Friday, June 19, 2015

This year's (2015) flax-for-linen plot

 I planted my flax a few weeks ago by strewing the seeds. I had 13 ounces of seeds, 5 oz. of my own that I saved from last year's crop, and 8 oz. more that I bought. My plot is 10' x 20'. I divide that roughly in half with a roughly 1-foot swath down the middle for walking on to help with weeding. I prepare the plot by tilling in compost/manure, lime (flax likes a sweet soil), and alfalfa hay (which acts as a sort of slow-release nitrogen). Here is the plot just after strewing the seeds, raking lightly (lightly is the key word), and then stepping all over it to tamp it all down a bit:

 Here the flax is starting to sprout:

Here it's getting taller:

This is from today, it's starting to shoot up. It needs a good weeding, but we've had a week of steady rain and the soil is just too wet to weed. I've laid newspapers down the middle and put straw on top of that to keep the weeds in check on my little walking corridor. I think the flax is at week 4-5 here, I believe I planted in the week after Mother's Day:

We are finally looking at a rain-free day today, but this weekend it's back to rainy. It's really getting swampy out there, You can see how the plot next door on the left is flooded. Hoping things calm down a bit rain-wise, but it looks like we'll get still more in the coming week.

Tuesday, June 16, 2015

Knitting with homegrown, handspun linen

 I have finally begun knitting with my homegrown, handspun linen - the next stage in my flax-to-linen experiment/project. If you wish to see more about my foray into growing flax for linen, click on the flax and flax-to-linen labels at the bottom of this post.
 I'm knitting a pattern I found on Ravelry, called Seta Sun. You can find it here: Seta Sun by Birgit Freyer.
I have a lot going on, so it may take me a while to get this thing done, and who knows if my knitting skillz are up to it? But here goes!

Friday, June 5, 2015

Book Review: Wild, by Cheryl Strayed

When this book first came out, the few things I heard about it made me not want to read it, and I thought I never would. I thought it was going to be about a whiney, stupidly ill-prepared woman who bit off more that she could chew hiking the PCT and wrote a book about it. In my youth I enjoyed the outdoors and was a backpacker and maybe a little bit of a snob in that I had little patience for people who went into the wild unprepared. But my book club chose this book as the read this month and I decided, against my better judgment, that I would read it.
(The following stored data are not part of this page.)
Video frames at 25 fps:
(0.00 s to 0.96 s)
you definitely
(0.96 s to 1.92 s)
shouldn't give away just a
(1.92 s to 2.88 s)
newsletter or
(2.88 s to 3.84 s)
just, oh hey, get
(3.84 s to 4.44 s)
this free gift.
Well, actually I listened to it, and I was hooked pretty much from the beginning. Everybody sees the books they read differently from everyone else because of what they bring into them regarding their own life experiences. A lot of the reviewers saw this book the way I originally thought it would read, whiney and self-indulgent. But I ended up not seeing it that way at all. Yes, she was stupidly ill-prepared for such a monumental endeavor, and yet she was also very well prepared in some ways, having read the guidebooks and prepared packages for herself, etc.
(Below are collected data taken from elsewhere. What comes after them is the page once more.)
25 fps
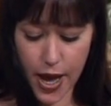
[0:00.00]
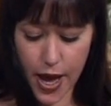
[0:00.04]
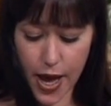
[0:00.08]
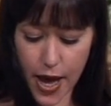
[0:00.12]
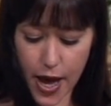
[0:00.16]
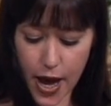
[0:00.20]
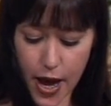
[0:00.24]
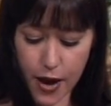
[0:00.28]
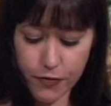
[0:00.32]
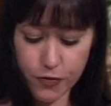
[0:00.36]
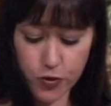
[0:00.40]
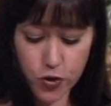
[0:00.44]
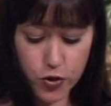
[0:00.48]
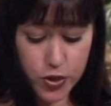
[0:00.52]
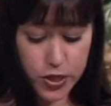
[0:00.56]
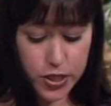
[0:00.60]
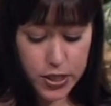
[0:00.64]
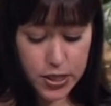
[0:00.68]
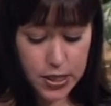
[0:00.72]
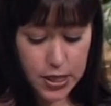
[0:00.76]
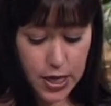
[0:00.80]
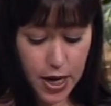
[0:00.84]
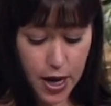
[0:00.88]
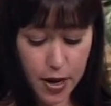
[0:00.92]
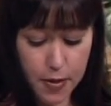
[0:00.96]
After this
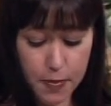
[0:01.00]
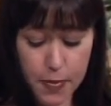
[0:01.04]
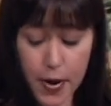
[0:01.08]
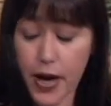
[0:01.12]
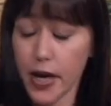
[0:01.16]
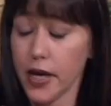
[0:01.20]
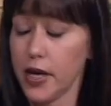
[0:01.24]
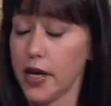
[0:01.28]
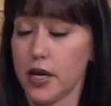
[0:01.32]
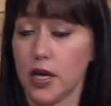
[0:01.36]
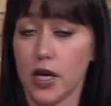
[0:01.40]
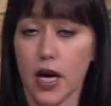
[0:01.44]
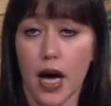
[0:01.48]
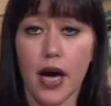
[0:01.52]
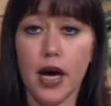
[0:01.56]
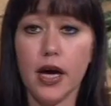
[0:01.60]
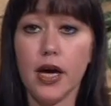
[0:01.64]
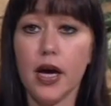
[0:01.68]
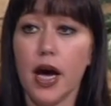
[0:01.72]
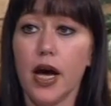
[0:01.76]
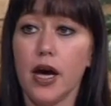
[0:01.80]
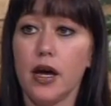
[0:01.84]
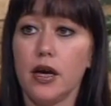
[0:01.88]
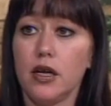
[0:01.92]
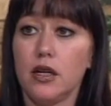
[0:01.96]
time, I
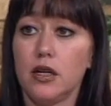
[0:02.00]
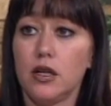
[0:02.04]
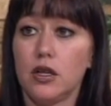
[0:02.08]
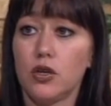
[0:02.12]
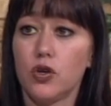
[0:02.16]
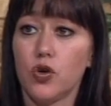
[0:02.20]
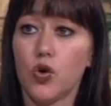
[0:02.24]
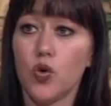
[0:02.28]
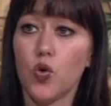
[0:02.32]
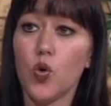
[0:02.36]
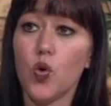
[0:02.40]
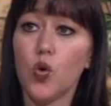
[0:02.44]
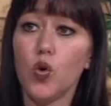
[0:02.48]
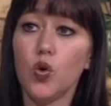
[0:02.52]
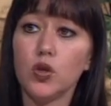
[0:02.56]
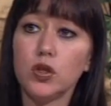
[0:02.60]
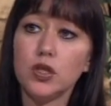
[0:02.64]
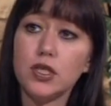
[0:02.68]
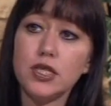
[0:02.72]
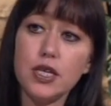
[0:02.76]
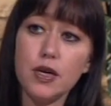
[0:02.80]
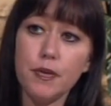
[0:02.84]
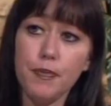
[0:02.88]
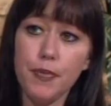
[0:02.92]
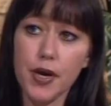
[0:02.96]
told
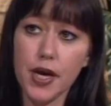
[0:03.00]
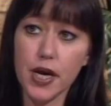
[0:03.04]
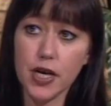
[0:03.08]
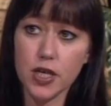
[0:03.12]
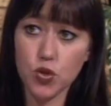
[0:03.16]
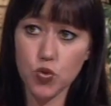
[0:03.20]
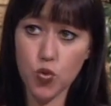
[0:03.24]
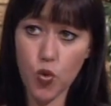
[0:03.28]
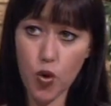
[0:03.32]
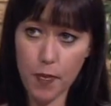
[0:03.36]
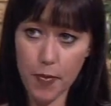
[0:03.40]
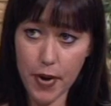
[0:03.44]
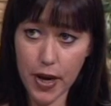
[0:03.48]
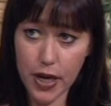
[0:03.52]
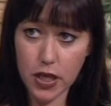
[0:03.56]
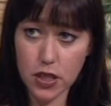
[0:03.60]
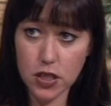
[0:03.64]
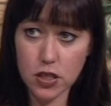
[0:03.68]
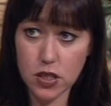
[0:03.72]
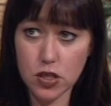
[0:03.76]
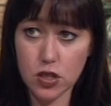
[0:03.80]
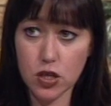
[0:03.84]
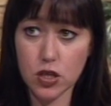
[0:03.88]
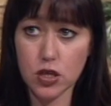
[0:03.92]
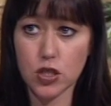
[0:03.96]
CPS what my
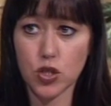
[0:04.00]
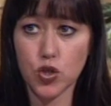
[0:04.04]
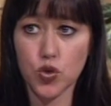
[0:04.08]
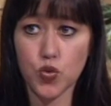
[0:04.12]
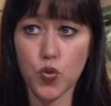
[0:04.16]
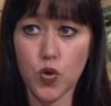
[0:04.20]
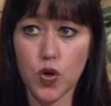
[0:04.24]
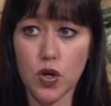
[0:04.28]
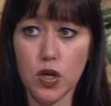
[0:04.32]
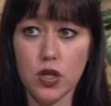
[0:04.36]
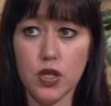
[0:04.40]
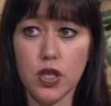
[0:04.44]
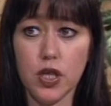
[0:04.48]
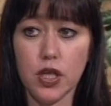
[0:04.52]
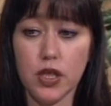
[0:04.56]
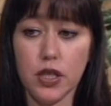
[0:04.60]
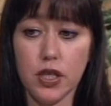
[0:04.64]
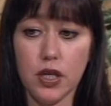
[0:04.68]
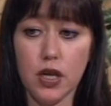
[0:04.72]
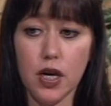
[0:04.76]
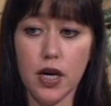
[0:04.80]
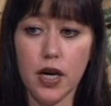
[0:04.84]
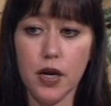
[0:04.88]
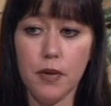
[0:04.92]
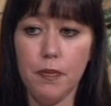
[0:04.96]
concerns were, that
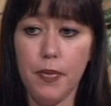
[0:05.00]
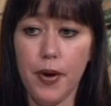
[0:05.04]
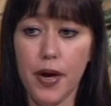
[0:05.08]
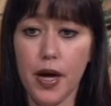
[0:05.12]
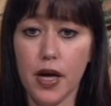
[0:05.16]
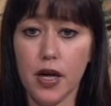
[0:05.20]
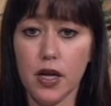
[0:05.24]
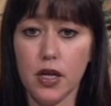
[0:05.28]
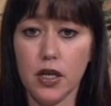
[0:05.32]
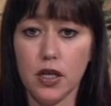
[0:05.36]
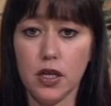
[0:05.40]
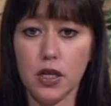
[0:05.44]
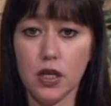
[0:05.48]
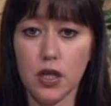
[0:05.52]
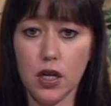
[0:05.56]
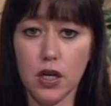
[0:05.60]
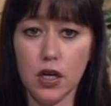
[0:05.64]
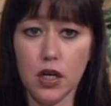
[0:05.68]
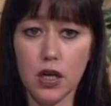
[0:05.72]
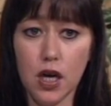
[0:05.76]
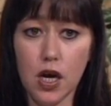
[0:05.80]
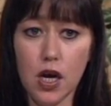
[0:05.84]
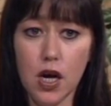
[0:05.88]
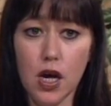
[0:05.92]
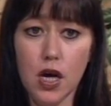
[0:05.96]
there had been,
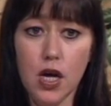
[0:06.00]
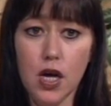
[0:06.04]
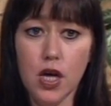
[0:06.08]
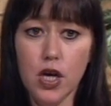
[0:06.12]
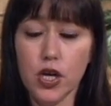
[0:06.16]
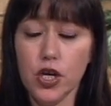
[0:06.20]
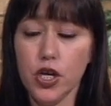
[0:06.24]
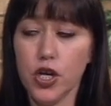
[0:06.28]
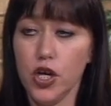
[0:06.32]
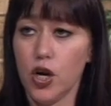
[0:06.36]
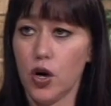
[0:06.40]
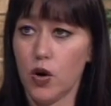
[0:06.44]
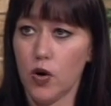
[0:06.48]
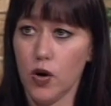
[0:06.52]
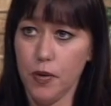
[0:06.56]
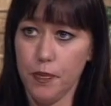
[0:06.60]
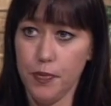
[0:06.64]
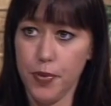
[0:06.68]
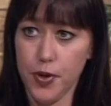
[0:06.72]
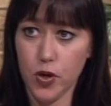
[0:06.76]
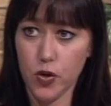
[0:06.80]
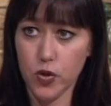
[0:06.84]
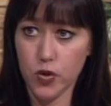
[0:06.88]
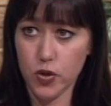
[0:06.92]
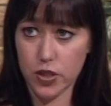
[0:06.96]

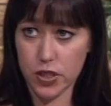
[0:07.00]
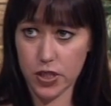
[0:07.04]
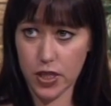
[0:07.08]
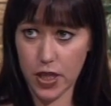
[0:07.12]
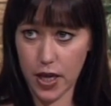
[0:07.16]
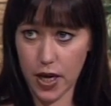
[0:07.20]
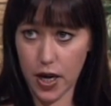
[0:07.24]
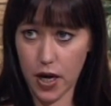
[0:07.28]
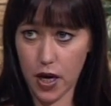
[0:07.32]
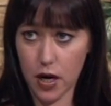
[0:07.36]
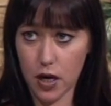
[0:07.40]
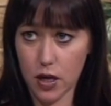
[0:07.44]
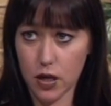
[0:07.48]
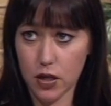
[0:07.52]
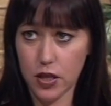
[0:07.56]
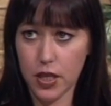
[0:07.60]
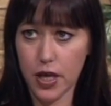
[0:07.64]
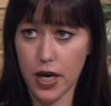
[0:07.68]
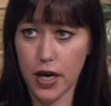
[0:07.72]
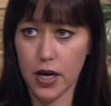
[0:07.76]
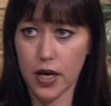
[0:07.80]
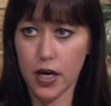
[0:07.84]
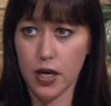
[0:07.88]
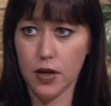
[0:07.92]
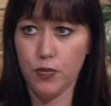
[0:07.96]
abuse there
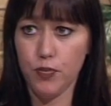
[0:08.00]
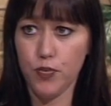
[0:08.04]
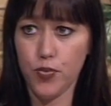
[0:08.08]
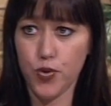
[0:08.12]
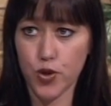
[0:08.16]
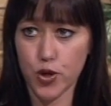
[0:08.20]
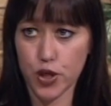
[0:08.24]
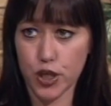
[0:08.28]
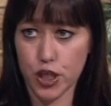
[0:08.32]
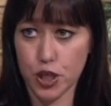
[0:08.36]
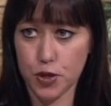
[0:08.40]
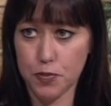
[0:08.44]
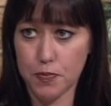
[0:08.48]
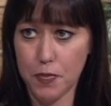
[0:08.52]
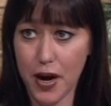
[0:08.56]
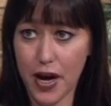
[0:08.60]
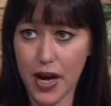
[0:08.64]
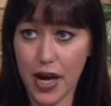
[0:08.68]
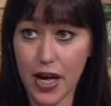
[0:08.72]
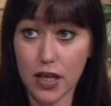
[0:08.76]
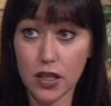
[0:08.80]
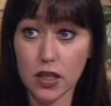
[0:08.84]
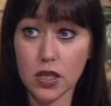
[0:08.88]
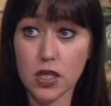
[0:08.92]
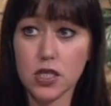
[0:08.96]
that pushed my
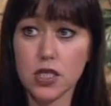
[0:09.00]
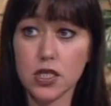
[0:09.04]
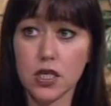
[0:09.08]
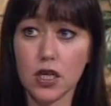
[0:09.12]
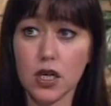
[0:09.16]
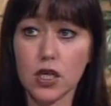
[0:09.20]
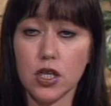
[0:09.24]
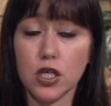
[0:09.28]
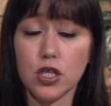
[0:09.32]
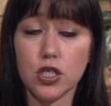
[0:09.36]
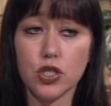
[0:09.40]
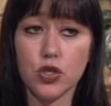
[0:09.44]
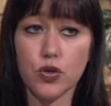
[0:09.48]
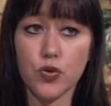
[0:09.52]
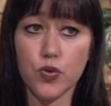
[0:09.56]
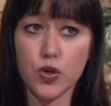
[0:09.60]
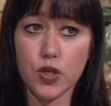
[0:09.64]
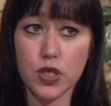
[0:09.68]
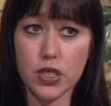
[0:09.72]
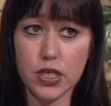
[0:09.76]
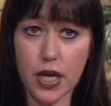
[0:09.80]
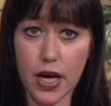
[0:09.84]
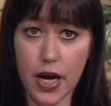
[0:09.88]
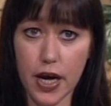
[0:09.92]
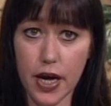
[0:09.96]
eldest son to
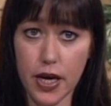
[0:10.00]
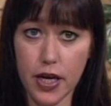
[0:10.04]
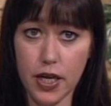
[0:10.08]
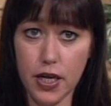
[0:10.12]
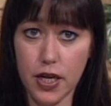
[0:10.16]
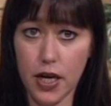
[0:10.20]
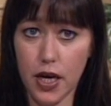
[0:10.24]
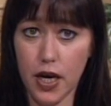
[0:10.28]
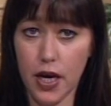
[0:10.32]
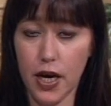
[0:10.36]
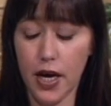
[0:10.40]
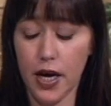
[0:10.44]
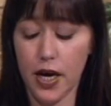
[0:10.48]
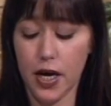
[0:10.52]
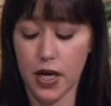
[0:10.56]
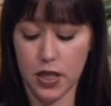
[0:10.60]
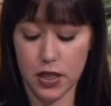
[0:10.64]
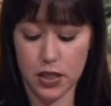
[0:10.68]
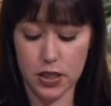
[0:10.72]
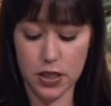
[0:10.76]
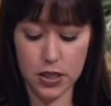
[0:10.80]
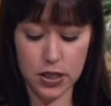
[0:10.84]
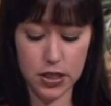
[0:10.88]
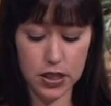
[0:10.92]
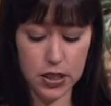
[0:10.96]
suicide,
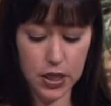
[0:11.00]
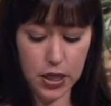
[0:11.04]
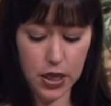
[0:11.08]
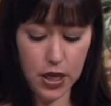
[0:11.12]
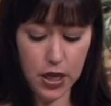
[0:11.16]
and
What it really comes down to is that her life was on the cusp of something when she decided to do this hike. And the thing of it is, this was HER life, not yours and not a story made up to please anyone. This book is her life laid honestly bare. The book is about what she did to figure out which way she would ultimately nudge herself to go while her life teetered on that cusp.
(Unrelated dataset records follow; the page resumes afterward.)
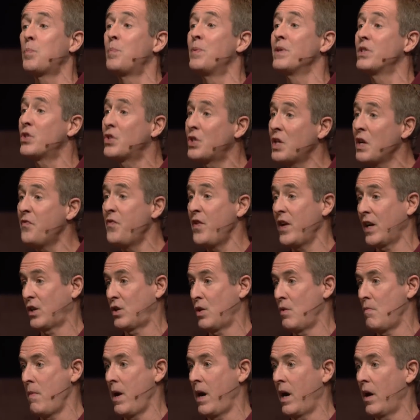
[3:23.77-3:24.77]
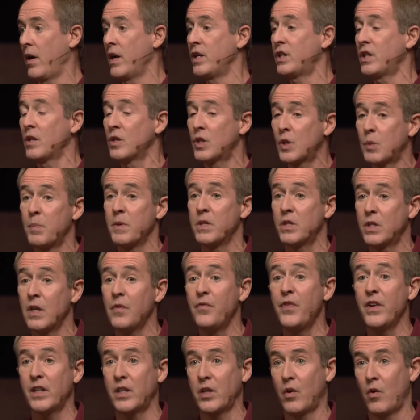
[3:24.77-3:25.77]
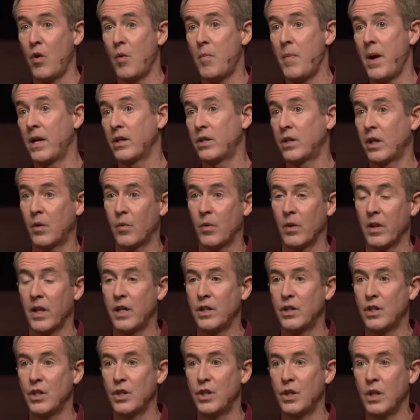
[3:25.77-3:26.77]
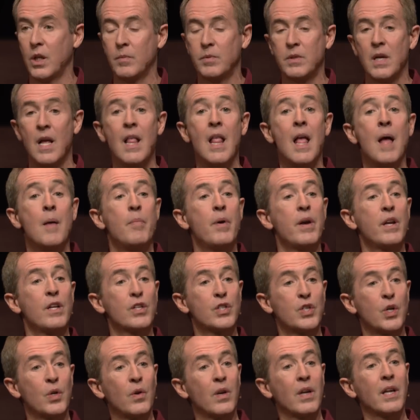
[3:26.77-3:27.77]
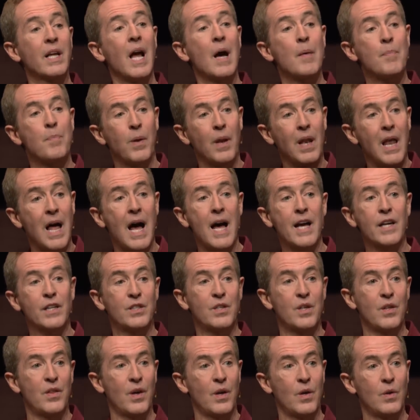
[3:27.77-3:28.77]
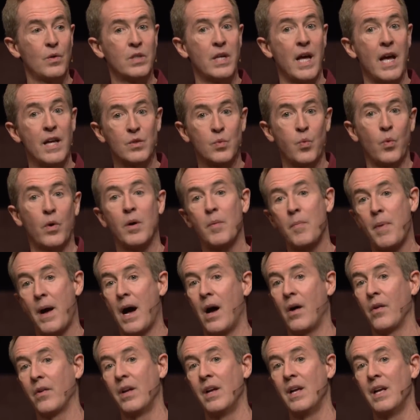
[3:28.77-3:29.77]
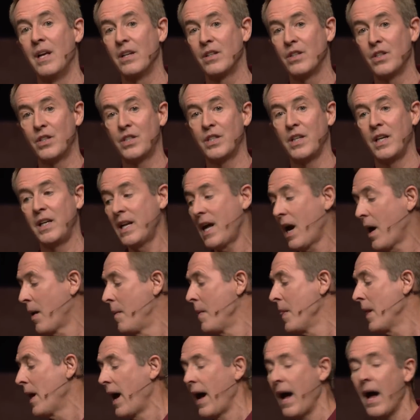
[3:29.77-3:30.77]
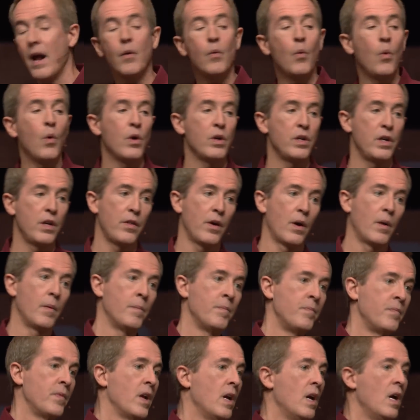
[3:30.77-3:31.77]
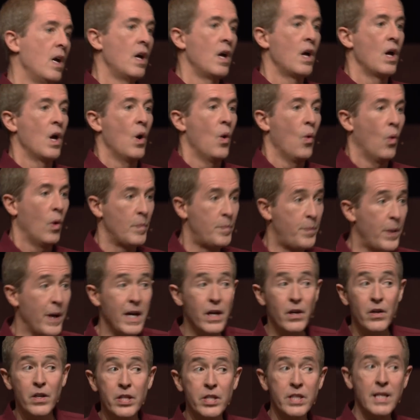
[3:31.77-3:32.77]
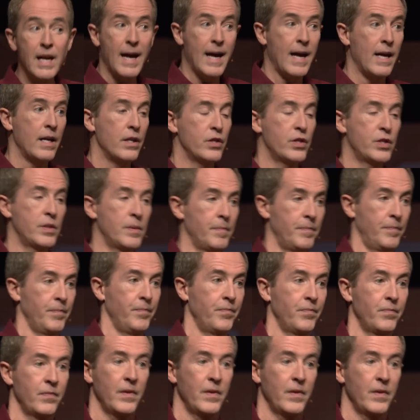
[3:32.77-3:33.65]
specific to marriage and specific to romantic relationships, but it certainly applies to those as we're about to see. Now, I ought to warn you though, what Peter says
And, putting all of the very personal stuff aside, just making a decision like the one to hike the PCT alone takes moxie. To actually go through with preparing to do it takes more. To sell everything you have to be able to do it is almost unimaginable. To do it with increments of $20 parsed out to yourself along the way because that's all the money you have in the world is just plain brave. And to get to the trail ill-prepared, with bad boots, a too heavy pack, in the Mojave in summer, begin, and not quit in the first week, much less the first couple of days, is outright bold. To actually finish hiking over 1000 miles of challenging wilderness alone with all of the above being true, is absolutely heroic. And to come out of it at the end having gone through something of a cleansing crucible is absolutely wild.